American private for-profit university

ECPI University, also known as East Coast Polytechnic Institute, is a private for-profit university based in Virginia Beach, Virginia. It was founded in 1966 in Norfolk, Virginia, and offers certificates and associate, bachelor's, and master's degrees in fields including health science, nursing, technology, business, criminal justice, and culinary arts. ECPI University is accredited by the Southern Association of Colleges and Schools Commission on Colleges.

==History==
ECPI University was founded in 1966 in Norfolk, Virginia, by Alfred Dreyfus, a Holocaust survivor who immigrated to the United States in 1947 and later worked as an electrical technician.

The school began as the Electronic Computer Programming Institute, a technical training program for students preparing to work in the computer industry. Its first campus had two classrooms and a laboratory equipped with an IBM card sorter and an IBM accounting machine. The initial course enrolled six students and taught programming languages used by bank computers at the time.

The institution later expanded its offerings beyond computer programming to include electronics, health science, nursing, technology, business, criminal justice, and culinary arts. In 1997, it became ECPI College of Technology. On June 1, 2011, it changed its name to ECPI University and began offering master's degrees in computer and information science.

== Organization and leadership ==
ECPI University is governed by a board of trustees. Mark Dreyfus, the son of founder Alfred Dreyfus, serves as university president. Samuel Dreyfus, Alfred Dreyfus's grandson, serves as executive vice president and is a member of the board of trustees.

==Academics==
ECPI University offers certificate, associate, bachelor's, and master's programs in applied fields, including health science, nursing, computer and information sciences, engineering technology, business, criminal justice, and culinary arts.

Programs are offered through campus-based and distance education formats, as well as weekend and evening classes. ECPI University's culinary programs are offered through the Culinary Institute of Virginia.

In fall 2024, ECPI University had a student-faculty ratio of 13 to 1.

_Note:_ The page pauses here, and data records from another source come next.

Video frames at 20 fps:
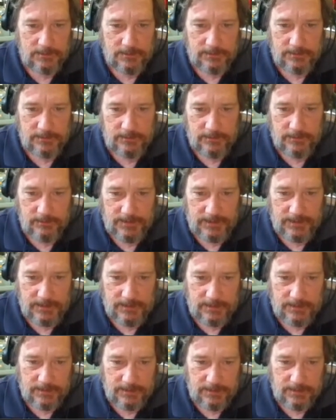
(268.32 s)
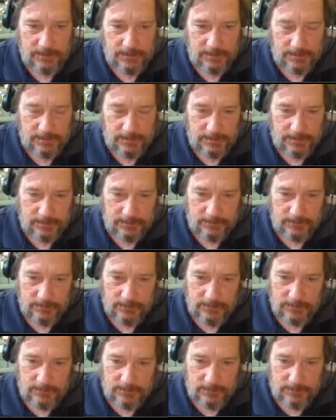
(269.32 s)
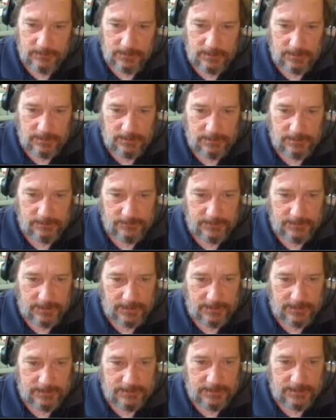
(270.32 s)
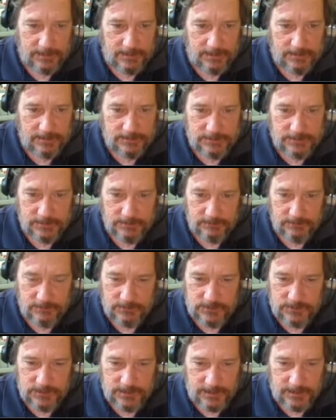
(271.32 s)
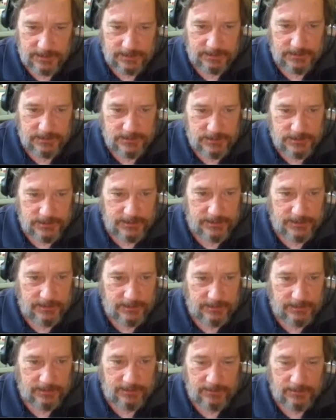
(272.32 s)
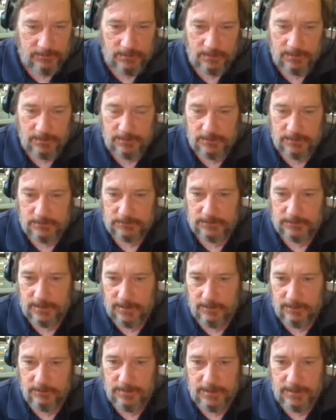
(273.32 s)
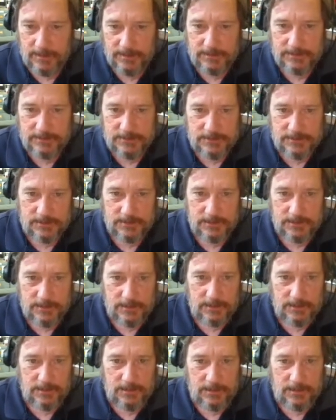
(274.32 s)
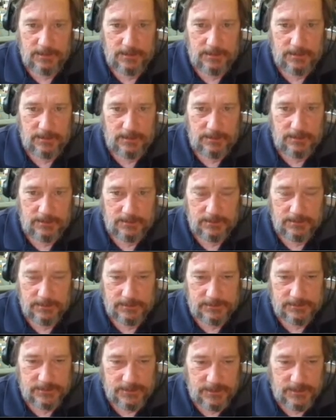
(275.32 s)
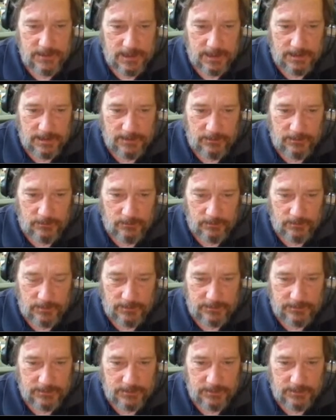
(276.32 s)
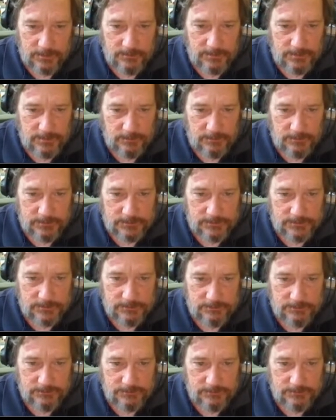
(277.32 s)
in the media and in the anti-genetic engineering campaigns. It's not a term that was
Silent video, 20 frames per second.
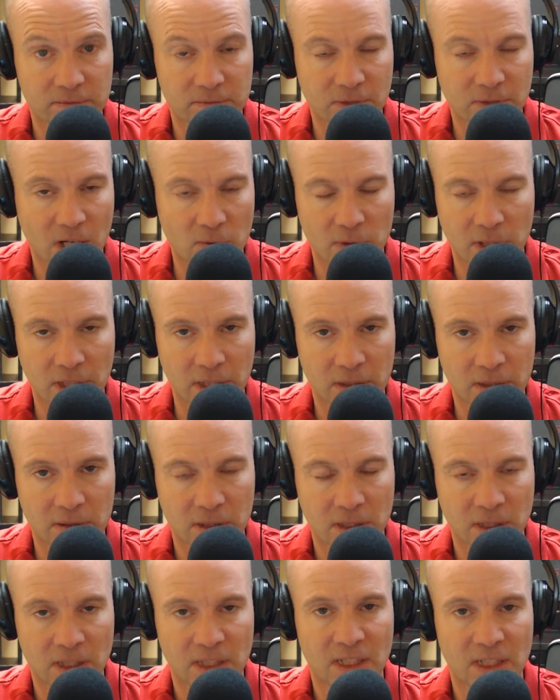Not really.
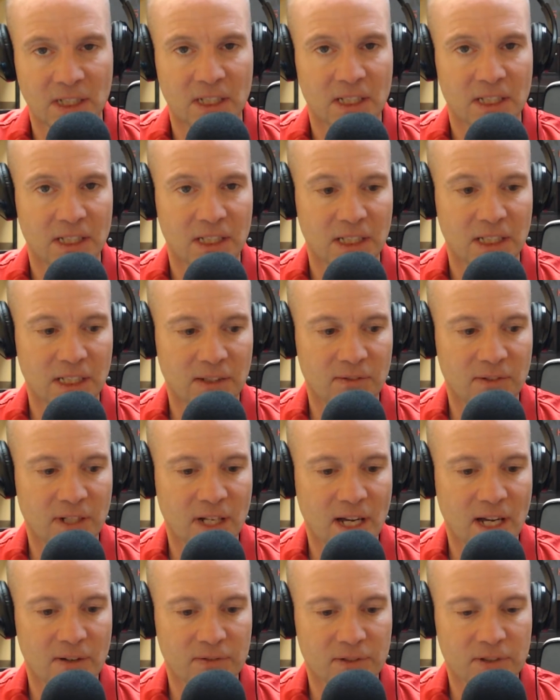Even
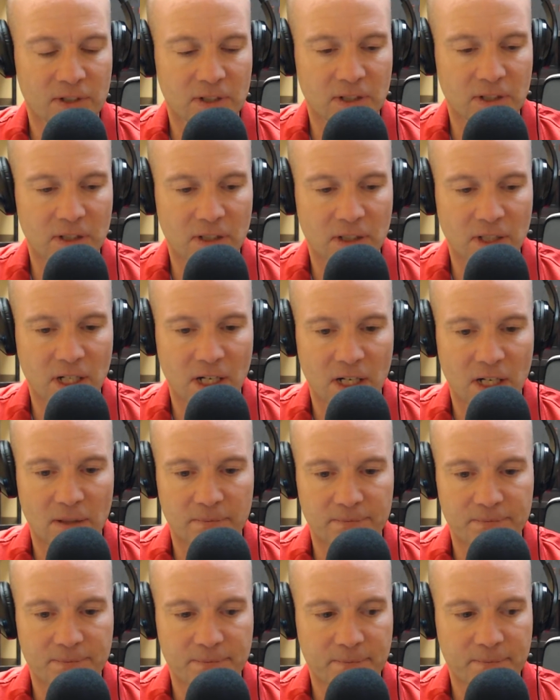after
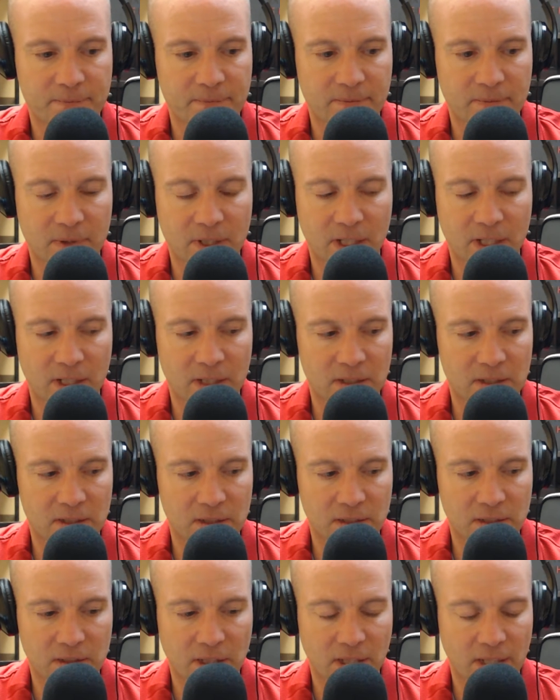
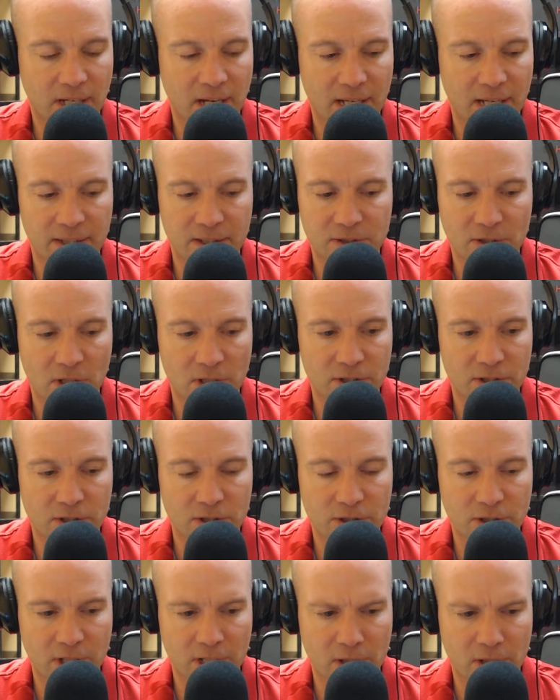I had this heart
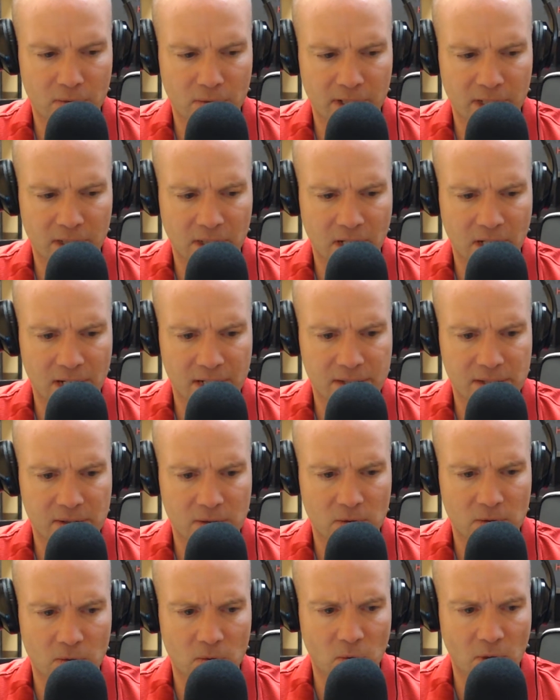surgery and I realized
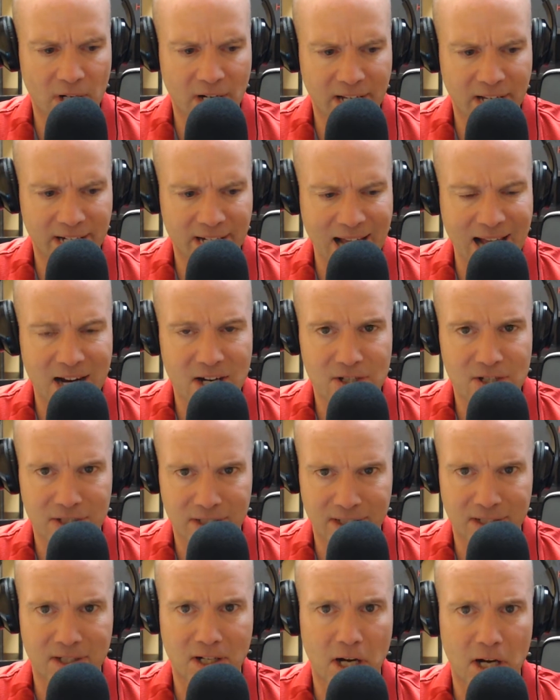what I had
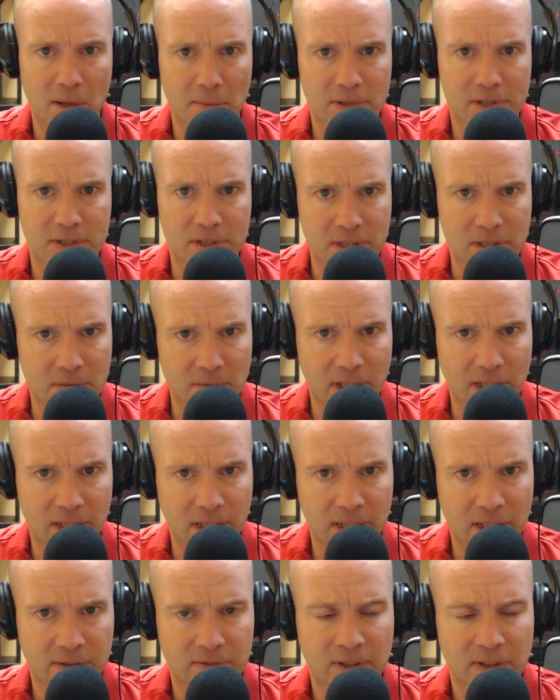actually accomplished in my life.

ECPI University participates in education programs for military students and veterans, including the Yellow Ribbon Program and the Department of Defense Voluntary Education Partnership Memorandum of Understanding.

=== Accelerated educational model ===
ECPI University operates on a year-round accelerated schedule. Academic terms generally last five weeks, with full-time students ordinarily taking two courses during each term. Under this schedule, the university states that an associate degree may be completed in approximately 18 months and a bachelor's degree in approximately two and a half years, although actual completion times vary by program, course load, and transfer credits.

The university offers classroom, online, evening, and weekend instruction. Its programs emphasize applied and career-oriented education in fields including nursing, health professions, computer and information sciences, engineering technology, business, criminal justice, and culinary arts.

=== Student body and outcomes ===
The Carnegie Classification of Institutions of Higher Education classifies ECPI University as a special-focus institution in applied and career studies. Based on data used in the 2025 Carnegie classifications, approximately 49 percent of its undergraduate credentials were awarded in health professions, 27 percent in computer and information sciences, and 10 percent in engineering-related technologies. Approximately 49 percent of undergraduates received Pell Grants.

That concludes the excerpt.